_WHAT YOU HAVE TO DO_. Omit the pictures, then write out every entry exactly as it reads.
##### SUPPLIED ENTRIES #####
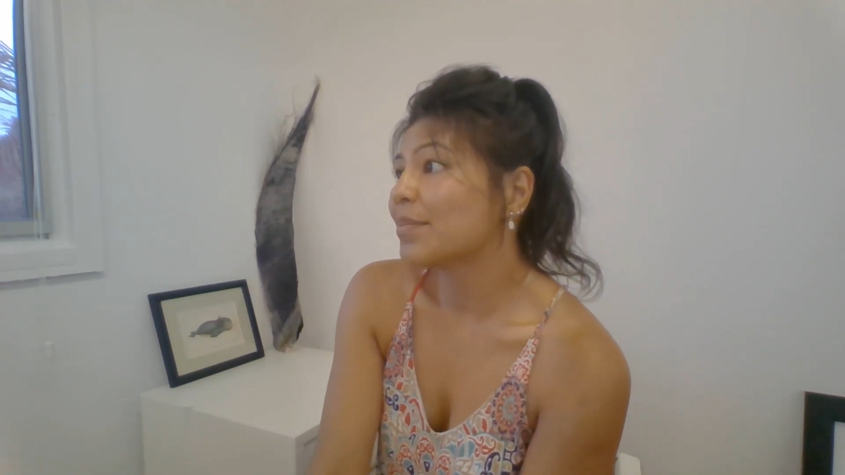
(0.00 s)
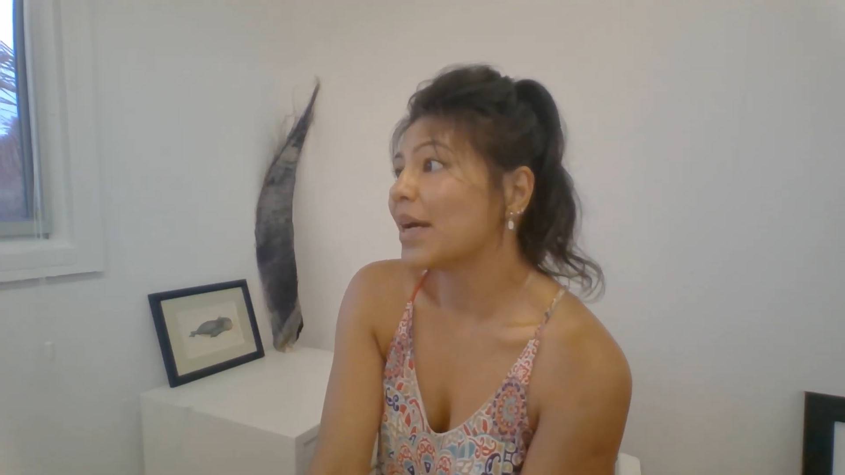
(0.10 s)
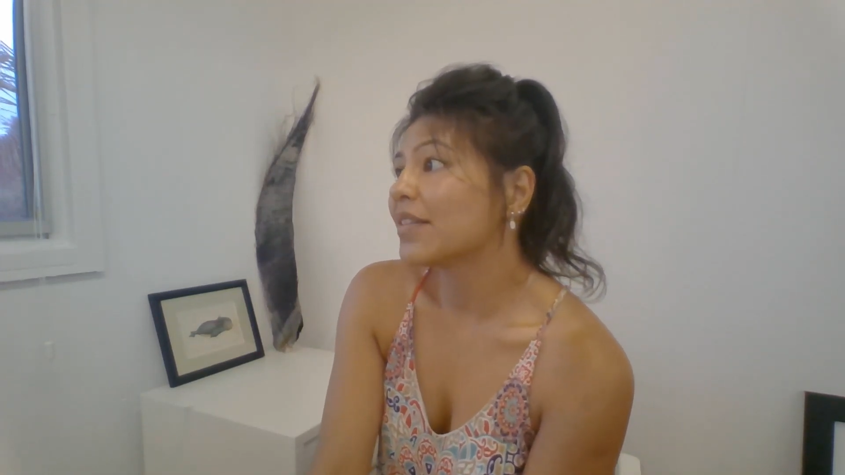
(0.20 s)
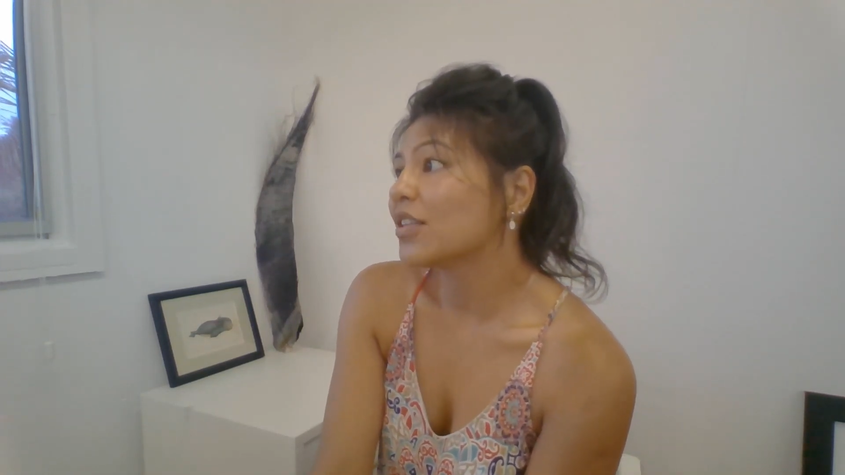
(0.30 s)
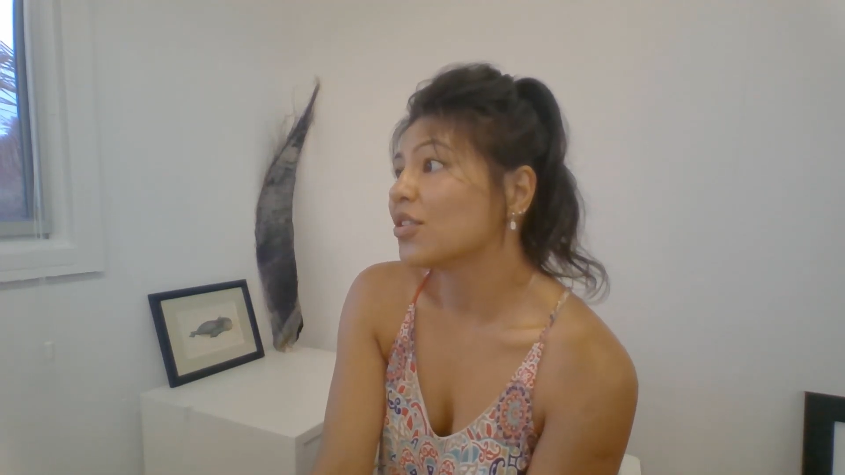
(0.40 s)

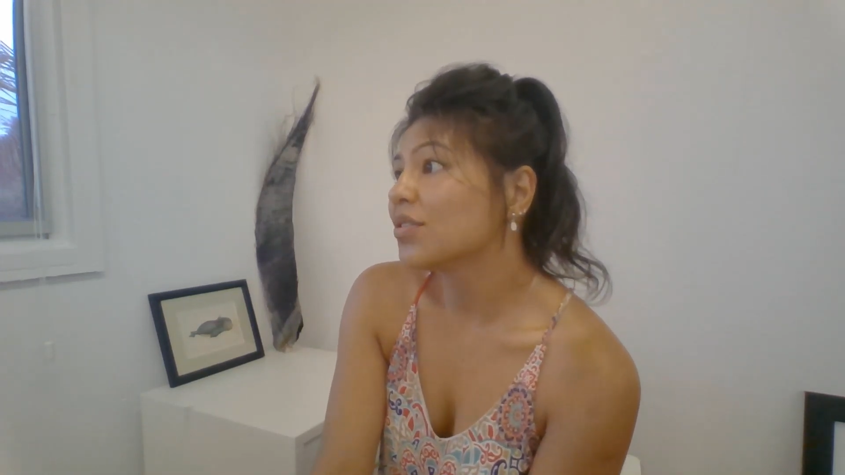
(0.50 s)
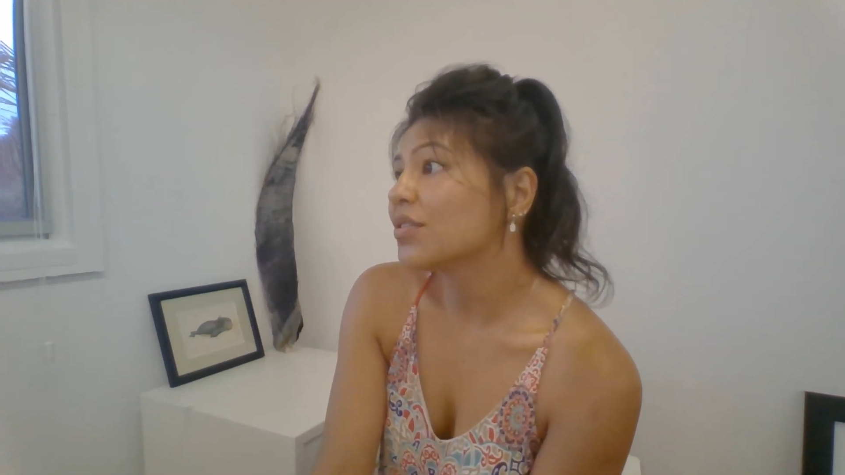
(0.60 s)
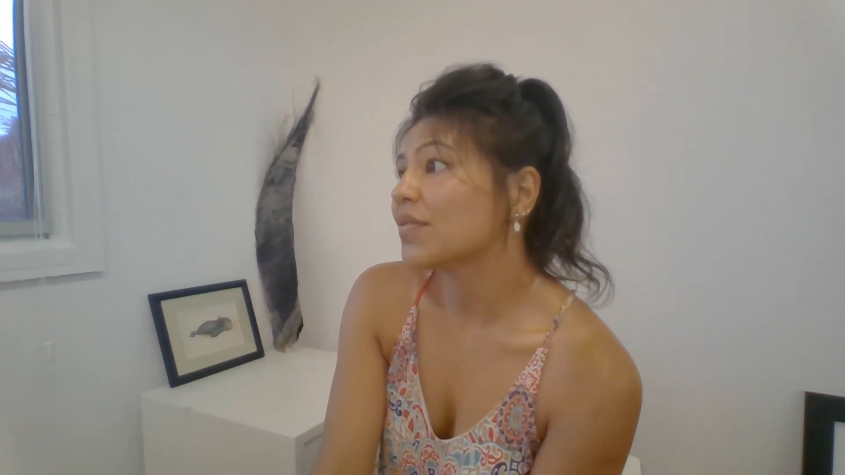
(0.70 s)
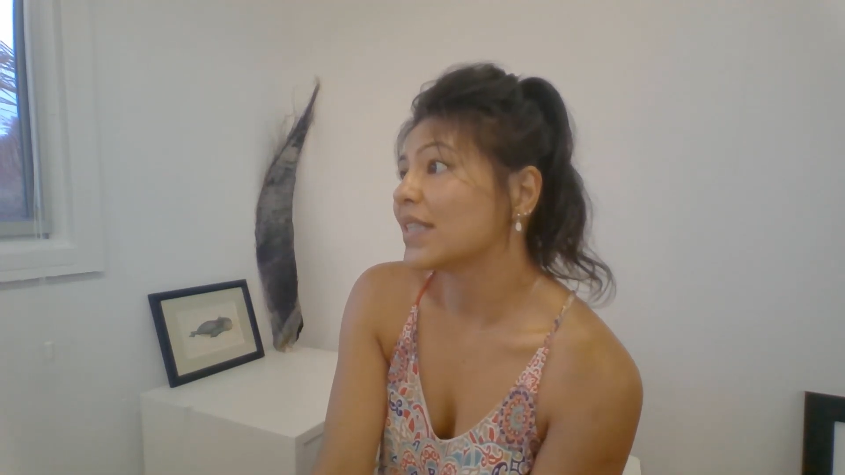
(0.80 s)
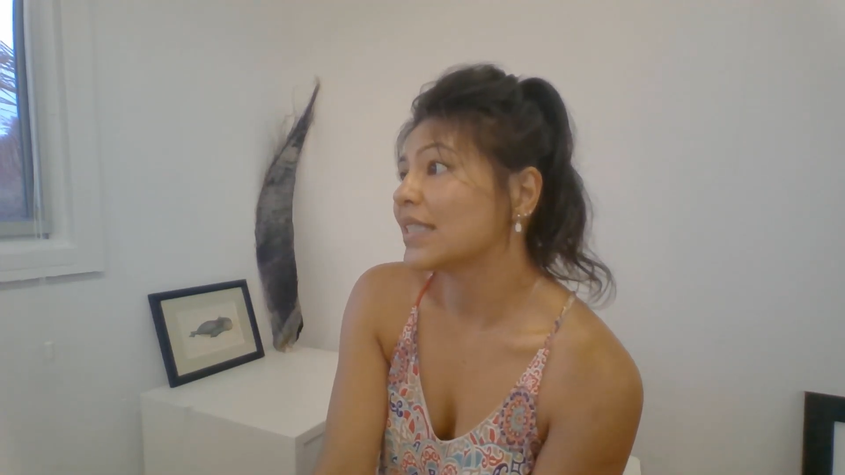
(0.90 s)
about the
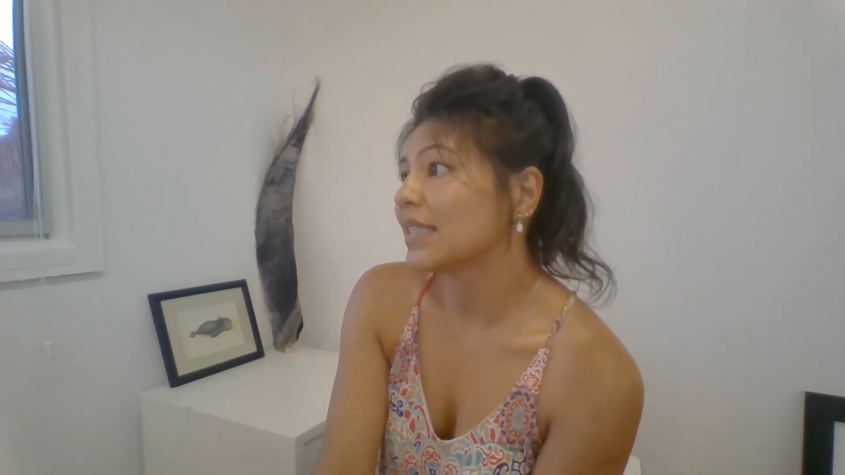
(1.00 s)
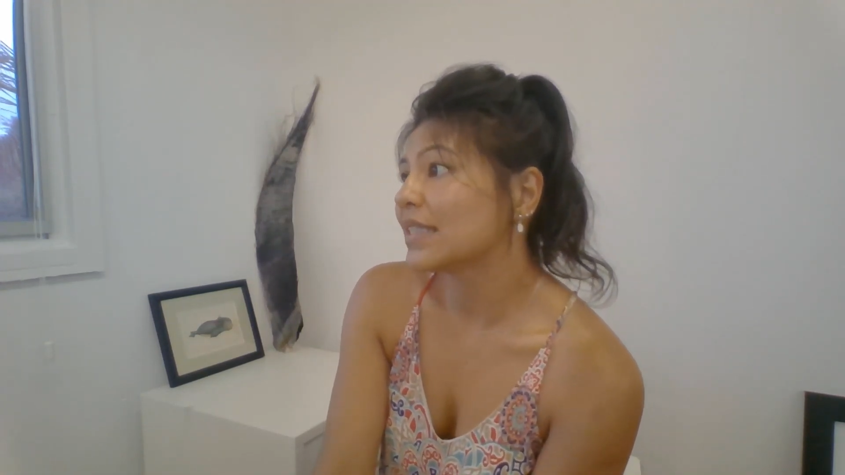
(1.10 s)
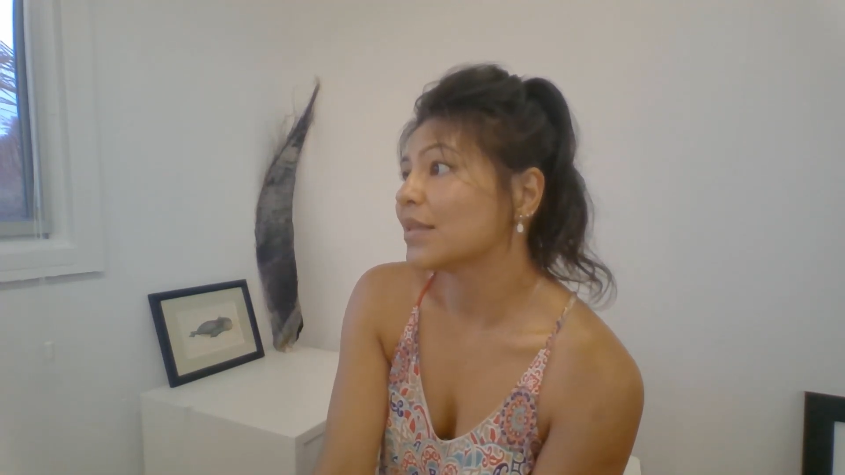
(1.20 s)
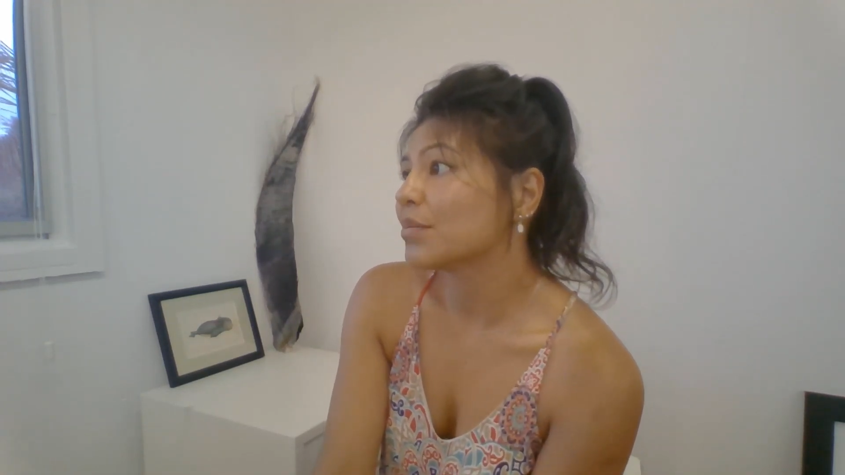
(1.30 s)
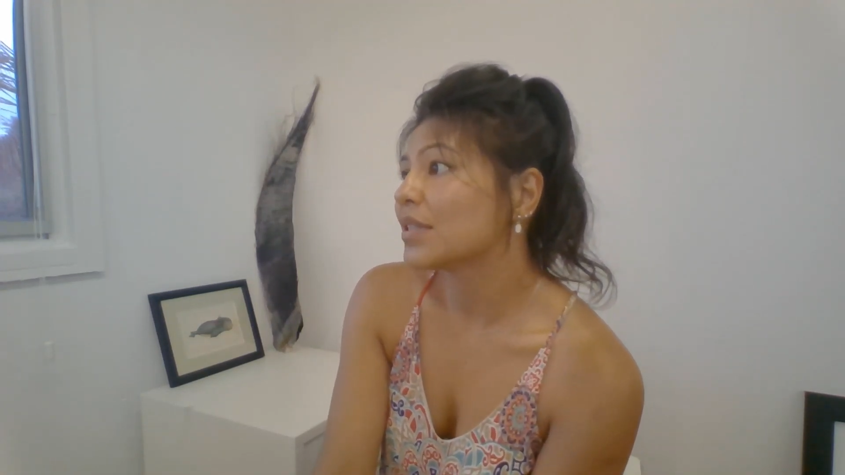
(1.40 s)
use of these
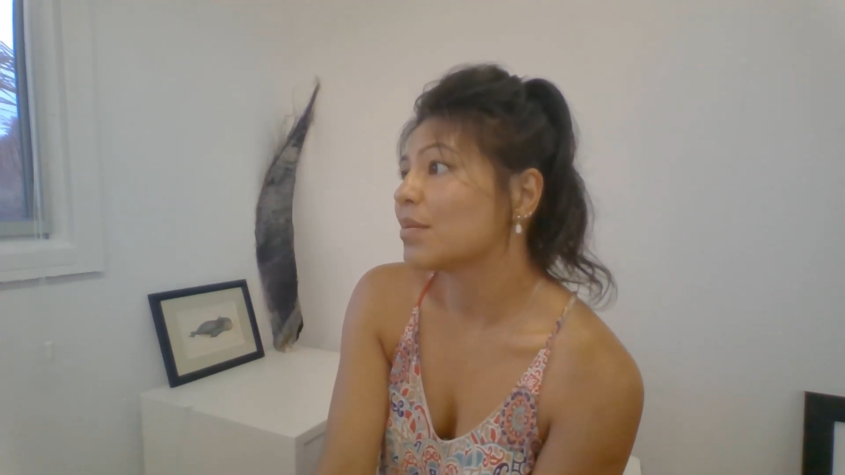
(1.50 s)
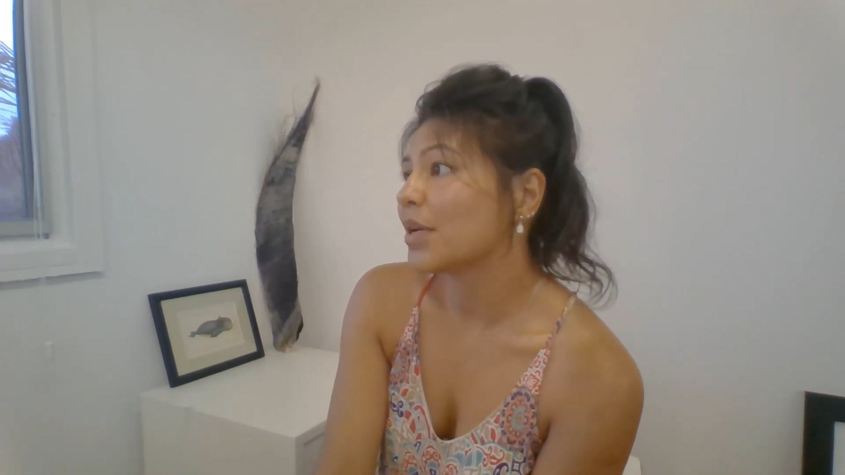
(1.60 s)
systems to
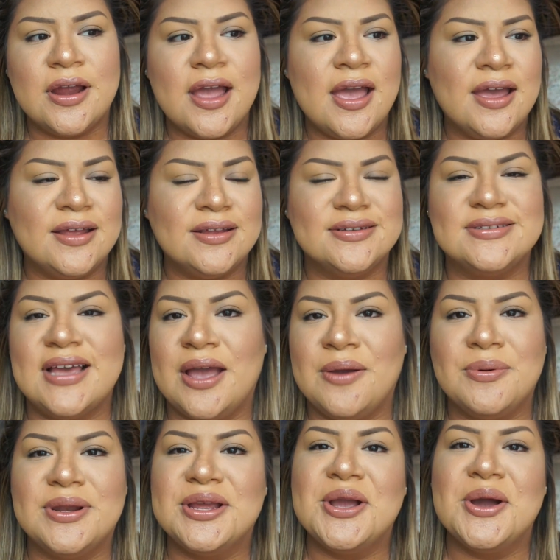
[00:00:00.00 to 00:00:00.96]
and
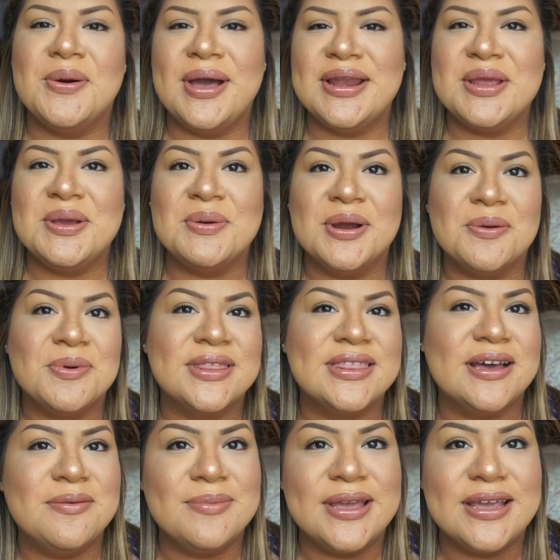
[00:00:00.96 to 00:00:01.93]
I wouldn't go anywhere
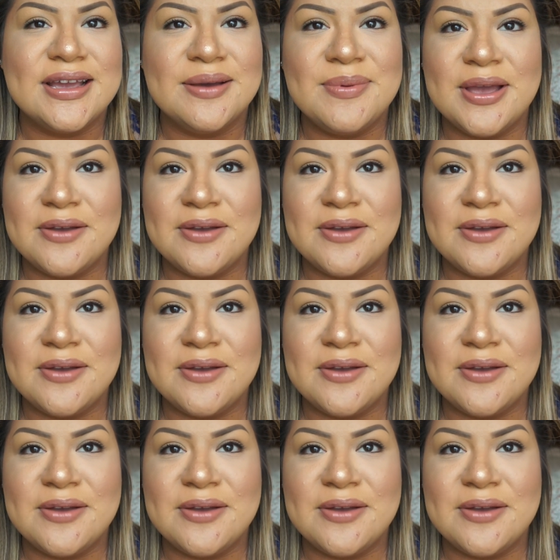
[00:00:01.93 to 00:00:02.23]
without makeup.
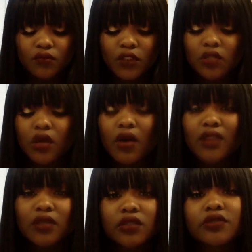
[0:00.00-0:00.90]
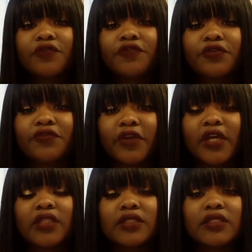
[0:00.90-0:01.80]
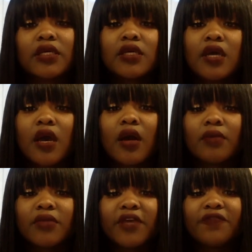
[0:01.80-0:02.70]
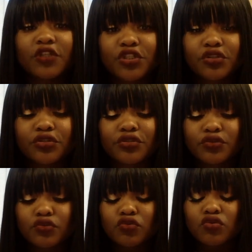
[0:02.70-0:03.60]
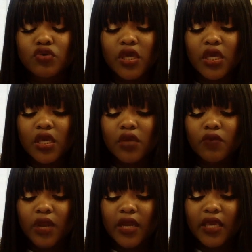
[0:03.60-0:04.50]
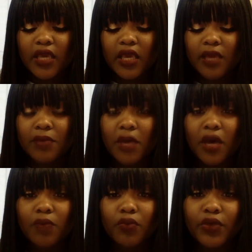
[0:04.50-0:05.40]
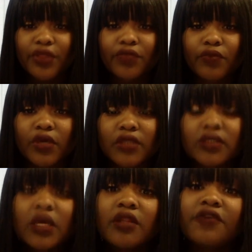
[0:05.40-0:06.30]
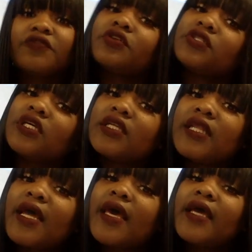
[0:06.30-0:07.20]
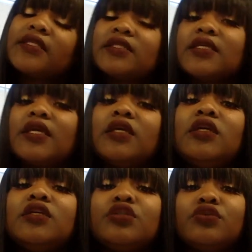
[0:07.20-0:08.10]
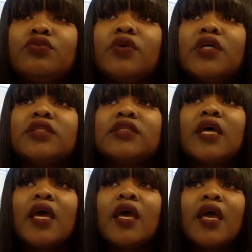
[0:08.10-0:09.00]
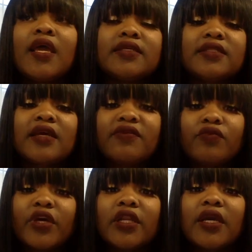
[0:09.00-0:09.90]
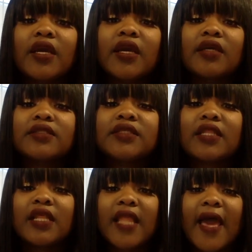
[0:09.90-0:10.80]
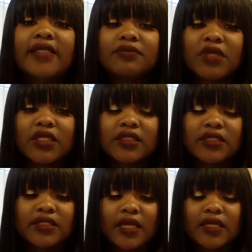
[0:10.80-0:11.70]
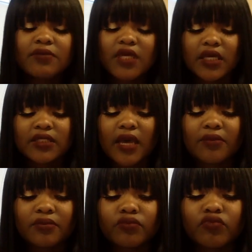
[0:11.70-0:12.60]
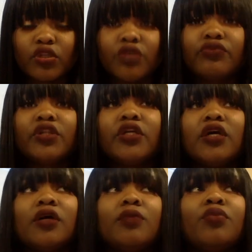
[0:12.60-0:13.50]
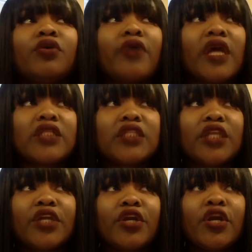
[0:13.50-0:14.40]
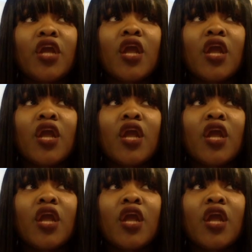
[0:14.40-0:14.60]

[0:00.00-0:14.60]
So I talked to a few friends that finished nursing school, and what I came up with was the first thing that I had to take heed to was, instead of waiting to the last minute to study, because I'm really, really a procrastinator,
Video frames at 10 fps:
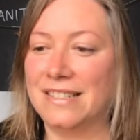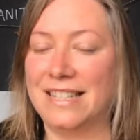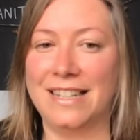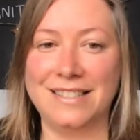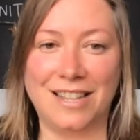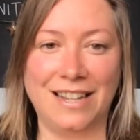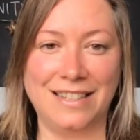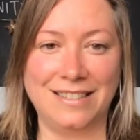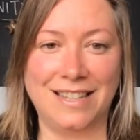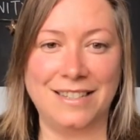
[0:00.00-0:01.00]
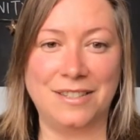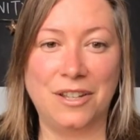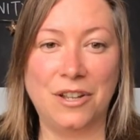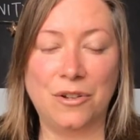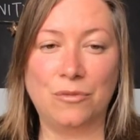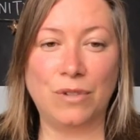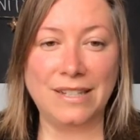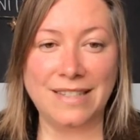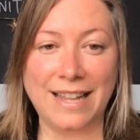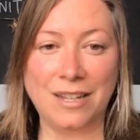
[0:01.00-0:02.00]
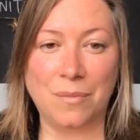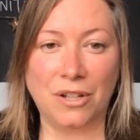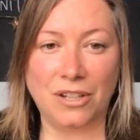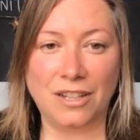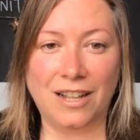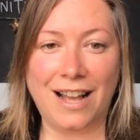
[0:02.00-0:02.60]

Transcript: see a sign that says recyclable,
#####
_RESPONSE FOR THIS EXERCISE_.
(0.00 s)
(0.10 s)
(0.20 s)
(0.30 s)
(0.40 s)

(0.50 s)
(0.60 s)
(0.70 s)
(0.80 s)
(0.90 s)
about the
(1.00 s)
(1.10 s)
(1.20 s)
(1.30 s)
(1.40 s)
use of these
(1.50 s)
(1.60 s)
systems to
[00:00:00.00 to 00:00:00.96]
and
[00:00:00.96 to 00:00:01.93]
I wouldn't go anywhere
[00:00:01.93 to 00:00:02.23]
without makeup.
[0:00.00-0:00.90]
[0:00.90-0:01.80]
[0:01.80-0:02.70]
[0:02.70-0:03.60]
[0:03.60-0:04.50]
[0:04.50-0:05.40]
[0:05.40-0:06.30]
[0:06.30-0:07.20]
[0:07.20-0:08.10]
[0:08.10-0:09.00]
[0:09.00-0:09.90]
[0:09.90-0:10.80]
[0:10.80-0:11.70]
[0:11.70-0:12.60]
[0:12.60-0:13.50]
[0:13.50-0:14.40]
[0:14.40-0:14.60]

[0:00.00-0:14.60]
So I talked to a few friends that finished nursing school, and what I came up with was the first thing that I had to take heed to was, instead of waiting to the last minute to study, because I'm really, really a procrastinator,
Video frames at 10 fps:
[0:00.00-0:01.00]
[0:01.00-0:02.00]
[0:02.00-0:02.60]

Transcript: see a sign that says recyclable,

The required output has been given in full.